2 – L’imperativo categorico “Pensa positivo!” lo allontanerebbe ancora di più da chi, secondo il suo modo di vedere, non capisce la tragicità del momento. La famosa espressione si trova in molti film e canzoni ed è inoltre troppo generica: per chi annaspa nel mare della tristezza suonerebbe come una ciambella di salvataggio con una corda troppo corta.

3 – Ricordare poi che “Tutti hanno i loro problemi” suona davvero irritante: il depresso è una persona che ha difficoltà con se stesso, ma conosce perfettamente la realtà e sa che anche gli altri possono trovarsi in situazioni complicate. Quello che cambia è la percezione della loro gravità, che per lui è spesso insormontabile. Sarebbe come curare una grave bruciatura con un po’ di pomata per le punture d’insetto.
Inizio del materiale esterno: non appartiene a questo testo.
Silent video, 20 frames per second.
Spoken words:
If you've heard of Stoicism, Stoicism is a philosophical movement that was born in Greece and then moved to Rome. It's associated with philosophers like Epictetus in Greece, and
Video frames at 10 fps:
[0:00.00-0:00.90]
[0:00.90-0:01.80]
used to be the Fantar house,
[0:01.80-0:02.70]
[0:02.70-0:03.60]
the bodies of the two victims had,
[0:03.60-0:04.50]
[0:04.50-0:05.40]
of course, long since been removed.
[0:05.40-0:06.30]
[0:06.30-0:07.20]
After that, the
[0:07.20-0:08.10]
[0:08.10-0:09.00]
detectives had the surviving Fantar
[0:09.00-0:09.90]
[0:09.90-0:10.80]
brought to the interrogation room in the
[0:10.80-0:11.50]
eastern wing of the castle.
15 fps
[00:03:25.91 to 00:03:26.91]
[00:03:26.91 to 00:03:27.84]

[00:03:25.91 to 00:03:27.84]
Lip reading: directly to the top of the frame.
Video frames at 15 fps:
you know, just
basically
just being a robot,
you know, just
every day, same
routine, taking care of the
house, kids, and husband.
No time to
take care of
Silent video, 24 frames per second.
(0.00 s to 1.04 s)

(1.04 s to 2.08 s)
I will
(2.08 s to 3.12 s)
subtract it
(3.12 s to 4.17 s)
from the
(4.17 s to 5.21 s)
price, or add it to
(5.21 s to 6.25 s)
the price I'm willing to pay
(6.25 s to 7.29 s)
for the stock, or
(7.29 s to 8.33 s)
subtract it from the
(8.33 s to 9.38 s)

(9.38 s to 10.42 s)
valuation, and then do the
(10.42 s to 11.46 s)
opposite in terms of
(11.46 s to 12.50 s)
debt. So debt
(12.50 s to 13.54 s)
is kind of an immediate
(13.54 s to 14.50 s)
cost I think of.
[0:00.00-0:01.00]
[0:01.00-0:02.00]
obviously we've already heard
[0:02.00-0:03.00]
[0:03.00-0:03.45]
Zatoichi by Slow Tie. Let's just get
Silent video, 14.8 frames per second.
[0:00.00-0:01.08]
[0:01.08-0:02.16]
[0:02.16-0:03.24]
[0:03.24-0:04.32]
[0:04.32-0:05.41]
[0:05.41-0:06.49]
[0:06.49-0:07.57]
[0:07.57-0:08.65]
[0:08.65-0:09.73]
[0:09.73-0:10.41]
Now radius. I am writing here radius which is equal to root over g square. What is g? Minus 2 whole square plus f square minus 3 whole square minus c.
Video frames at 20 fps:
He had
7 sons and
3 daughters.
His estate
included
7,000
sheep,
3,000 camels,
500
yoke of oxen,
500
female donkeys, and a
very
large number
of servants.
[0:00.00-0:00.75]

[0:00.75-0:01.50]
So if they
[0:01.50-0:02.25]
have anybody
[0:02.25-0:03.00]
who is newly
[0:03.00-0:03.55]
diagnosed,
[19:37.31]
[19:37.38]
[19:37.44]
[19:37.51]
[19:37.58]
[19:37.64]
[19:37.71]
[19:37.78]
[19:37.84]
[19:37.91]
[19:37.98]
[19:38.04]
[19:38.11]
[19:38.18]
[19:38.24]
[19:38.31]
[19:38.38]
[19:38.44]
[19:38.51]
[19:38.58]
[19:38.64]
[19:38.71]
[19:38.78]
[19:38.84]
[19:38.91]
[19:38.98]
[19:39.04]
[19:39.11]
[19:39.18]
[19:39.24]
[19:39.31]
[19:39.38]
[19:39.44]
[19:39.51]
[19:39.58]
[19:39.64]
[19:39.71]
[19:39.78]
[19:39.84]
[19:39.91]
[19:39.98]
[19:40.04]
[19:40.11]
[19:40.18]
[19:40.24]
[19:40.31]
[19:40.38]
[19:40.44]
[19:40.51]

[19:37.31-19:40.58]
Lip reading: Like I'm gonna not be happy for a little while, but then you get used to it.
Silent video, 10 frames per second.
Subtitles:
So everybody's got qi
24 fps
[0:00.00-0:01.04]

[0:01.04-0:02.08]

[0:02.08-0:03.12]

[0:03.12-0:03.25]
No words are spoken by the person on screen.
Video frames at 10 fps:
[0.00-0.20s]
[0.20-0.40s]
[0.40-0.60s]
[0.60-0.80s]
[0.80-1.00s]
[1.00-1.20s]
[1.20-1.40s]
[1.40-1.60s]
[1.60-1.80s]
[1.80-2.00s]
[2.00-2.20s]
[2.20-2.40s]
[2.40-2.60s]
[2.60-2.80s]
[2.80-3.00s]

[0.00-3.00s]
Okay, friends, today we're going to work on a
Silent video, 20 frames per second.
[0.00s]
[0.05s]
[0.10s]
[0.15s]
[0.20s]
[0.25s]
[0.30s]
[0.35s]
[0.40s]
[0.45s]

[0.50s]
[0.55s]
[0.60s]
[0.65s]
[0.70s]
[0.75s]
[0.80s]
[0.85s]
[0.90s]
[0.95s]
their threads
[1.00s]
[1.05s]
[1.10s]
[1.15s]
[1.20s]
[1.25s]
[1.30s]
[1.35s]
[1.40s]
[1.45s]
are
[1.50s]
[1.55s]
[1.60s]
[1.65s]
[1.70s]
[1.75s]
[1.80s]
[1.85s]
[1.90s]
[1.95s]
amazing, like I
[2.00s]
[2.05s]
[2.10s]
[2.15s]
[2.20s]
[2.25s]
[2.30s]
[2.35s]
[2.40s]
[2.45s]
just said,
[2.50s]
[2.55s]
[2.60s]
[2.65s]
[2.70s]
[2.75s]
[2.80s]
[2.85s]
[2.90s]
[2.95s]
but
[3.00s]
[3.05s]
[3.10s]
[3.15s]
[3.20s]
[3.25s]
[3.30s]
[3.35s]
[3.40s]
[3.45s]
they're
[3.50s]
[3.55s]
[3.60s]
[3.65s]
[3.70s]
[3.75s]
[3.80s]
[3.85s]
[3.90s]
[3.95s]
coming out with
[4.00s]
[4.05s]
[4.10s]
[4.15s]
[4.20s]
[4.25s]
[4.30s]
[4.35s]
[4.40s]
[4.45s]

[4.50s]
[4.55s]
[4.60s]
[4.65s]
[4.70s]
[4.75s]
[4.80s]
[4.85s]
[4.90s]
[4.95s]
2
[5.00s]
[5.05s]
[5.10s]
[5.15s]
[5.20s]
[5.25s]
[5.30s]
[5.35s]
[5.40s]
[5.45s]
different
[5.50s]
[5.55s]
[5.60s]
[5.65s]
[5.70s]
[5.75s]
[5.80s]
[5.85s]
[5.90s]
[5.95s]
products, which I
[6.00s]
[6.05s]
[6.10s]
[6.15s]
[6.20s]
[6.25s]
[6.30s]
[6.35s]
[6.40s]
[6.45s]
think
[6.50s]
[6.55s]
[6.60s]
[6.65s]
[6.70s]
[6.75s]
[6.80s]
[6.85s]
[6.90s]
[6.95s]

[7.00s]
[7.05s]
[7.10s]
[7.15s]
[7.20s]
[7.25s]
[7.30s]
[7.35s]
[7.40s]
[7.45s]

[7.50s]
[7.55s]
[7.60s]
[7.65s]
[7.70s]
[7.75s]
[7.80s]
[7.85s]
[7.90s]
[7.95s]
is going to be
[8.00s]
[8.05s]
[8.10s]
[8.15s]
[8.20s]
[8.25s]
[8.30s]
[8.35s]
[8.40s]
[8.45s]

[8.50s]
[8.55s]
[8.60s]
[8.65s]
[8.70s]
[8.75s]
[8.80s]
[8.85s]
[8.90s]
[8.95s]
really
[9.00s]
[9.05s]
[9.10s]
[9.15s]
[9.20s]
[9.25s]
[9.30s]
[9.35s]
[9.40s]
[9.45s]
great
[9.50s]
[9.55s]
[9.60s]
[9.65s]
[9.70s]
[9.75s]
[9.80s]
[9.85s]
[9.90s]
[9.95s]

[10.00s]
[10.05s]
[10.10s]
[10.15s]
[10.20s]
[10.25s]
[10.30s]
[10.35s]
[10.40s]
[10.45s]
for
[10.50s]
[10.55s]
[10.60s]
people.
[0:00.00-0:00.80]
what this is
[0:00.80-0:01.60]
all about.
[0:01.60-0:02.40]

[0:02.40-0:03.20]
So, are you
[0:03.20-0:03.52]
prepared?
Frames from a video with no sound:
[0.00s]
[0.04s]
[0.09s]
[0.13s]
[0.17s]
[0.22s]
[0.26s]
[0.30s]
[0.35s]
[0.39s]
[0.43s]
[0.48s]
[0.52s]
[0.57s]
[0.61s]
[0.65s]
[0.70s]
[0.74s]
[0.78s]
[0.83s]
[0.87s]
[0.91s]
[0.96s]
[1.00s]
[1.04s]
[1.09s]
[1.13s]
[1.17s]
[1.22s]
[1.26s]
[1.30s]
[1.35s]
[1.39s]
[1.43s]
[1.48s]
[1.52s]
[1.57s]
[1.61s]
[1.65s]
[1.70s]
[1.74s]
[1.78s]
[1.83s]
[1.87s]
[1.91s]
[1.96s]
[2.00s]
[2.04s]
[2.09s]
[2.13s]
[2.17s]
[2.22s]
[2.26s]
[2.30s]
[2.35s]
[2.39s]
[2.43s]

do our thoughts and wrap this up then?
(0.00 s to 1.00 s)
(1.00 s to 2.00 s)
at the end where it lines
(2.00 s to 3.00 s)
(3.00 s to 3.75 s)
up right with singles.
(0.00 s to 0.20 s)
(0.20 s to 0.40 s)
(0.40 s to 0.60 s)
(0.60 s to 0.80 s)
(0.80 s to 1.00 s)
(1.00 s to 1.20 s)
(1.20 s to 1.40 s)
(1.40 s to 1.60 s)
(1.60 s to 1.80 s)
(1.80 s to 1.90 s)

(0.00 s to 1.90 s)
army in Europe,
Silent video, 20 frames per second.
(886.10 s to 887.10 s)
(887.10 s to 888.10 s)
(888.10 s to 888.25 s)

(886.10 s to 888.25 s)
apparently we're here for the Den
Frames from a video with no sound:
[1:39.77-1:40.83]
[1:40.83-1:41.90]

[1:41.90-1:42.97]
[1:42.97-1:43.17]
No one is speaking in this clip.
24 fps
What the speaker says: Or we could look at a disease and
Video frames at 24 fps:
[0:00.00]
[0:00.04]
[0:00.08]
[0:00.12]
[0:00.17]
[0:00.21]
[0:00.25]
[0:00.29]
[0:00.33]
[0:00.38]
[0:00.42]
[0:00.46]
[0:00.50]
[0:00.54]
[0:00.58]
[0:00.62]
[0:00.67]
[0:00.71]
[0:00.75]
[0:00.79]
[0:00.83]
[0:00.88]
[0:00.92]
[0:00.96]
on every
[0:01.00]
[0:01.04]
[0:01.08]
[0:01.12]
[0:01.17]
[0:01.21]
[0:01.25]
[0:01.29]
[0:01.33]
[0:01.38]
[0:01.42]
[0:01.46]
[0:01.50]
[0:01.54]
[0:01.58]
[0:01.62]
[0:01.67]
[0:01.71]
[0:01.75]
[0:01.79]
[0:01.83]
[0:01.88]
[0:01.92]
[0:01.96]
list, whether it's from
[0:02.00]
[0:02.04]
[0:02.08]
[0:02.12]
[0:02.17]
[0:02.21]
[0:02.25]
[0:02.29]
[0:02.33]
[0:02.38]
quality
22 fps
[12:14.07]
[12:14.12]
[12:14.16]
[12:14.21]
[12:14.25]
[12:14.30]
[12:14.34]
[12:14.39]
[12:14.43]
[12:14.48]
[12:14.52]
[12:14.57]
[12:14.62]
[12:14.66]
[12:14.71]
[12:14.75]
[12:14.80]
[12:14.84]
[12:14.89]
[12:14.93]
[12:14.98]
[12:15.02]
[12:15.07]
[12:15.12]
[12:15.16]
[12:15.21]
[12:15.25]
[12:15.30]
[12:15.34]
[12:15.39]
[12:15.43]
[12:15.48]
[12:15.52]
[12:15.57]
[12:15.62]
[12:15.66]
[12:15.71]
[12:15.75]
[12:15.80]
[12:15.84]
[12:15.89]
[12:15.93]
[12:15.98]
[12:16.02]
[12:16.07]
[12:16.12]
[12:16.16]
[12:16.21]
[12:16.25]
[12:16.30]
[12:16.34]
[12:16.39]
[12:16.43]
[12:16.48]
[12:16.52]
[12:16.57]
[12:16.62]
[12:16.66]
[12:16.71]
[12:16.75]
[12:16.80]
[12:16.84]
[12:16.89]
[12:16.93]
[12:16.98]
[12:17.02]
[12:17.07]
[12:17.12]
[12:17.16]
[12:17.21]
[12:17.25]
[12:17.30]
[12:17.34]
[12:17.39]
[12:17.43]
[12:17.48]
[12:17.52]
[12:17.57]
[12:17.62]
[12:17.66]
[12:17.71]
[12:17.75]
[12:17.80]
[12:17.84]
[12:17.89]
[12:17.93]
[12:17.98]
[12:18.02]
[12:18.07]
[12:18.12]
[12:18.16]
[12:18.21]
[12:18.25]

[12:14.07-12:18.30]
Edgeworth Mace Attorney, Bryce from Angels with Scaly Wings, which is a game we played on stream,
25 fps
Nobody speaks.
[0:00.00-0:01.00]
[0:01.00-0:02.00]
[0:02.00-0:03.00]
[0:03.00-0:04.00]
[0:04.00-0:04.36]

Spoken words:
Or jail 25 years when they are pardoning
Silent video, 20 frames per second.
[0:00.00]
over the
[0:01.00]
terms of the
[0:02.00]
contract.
4 – L’invito a “cambiare atteggiamento” non funziona: che vuol dire poi? Sarebbe un’impresa oceanica. Piuttosto il depresso dovrebbe iniziare proprio ad accettarsi così com’è per poter alleviare i lati che lo fanno soffrire.

5 – Nei casi gravi non è opportuno convincerlo che ce la farà da solo, perché se la depressione è alquanto profonda, probabilmente l’unico aiuto reale potrebbe essere un medico o uno psicoterapeuta, che agiranno in maniera più competente.

6 – La raccomandazione di cambiare aria o lavoro, è spesso disastrosa: perdere abitudini e situazioni consolidate sarebbe una fonte ulteriore di stress, almeno in concomitanza del periodo negativo. Se la causa del malessere è da imputarsi alla routine familiare, a un amore complicato, all’ambiente lavorativo, o ai colleghi, probabilmente sarà meglio cercare di appianare i malintesi o prendere atteggiamenti detestabili con maggiore distacco.

7 – Esclamazioni come “Dai, fatti forza” sarebbero davvero deleterie, perché il depresso in quel momento non è in grado di farlo, altrimenti non starebbe così male. Non ha le forze necessarie al recupero dell’energia giusta e del buonumore.

8 – Domande troppo dirette come “Qual è il problema?” cadrebbero nel vuoto: la difficoltà deriva in molti casi dalla mancanza di un motivo preciso cui imputare la depressione, che è piuttosto uno stato d’animo. Alcune persone infatti sono piene di problemi, ma avendo una forte energia positiva riescono a sopravvivere con un discreto entusiasmo. Chi è colpito dalla depressione invece perde forza e non riesce né a reagire né tanto meno a trovare i motivi concreti da affrontare.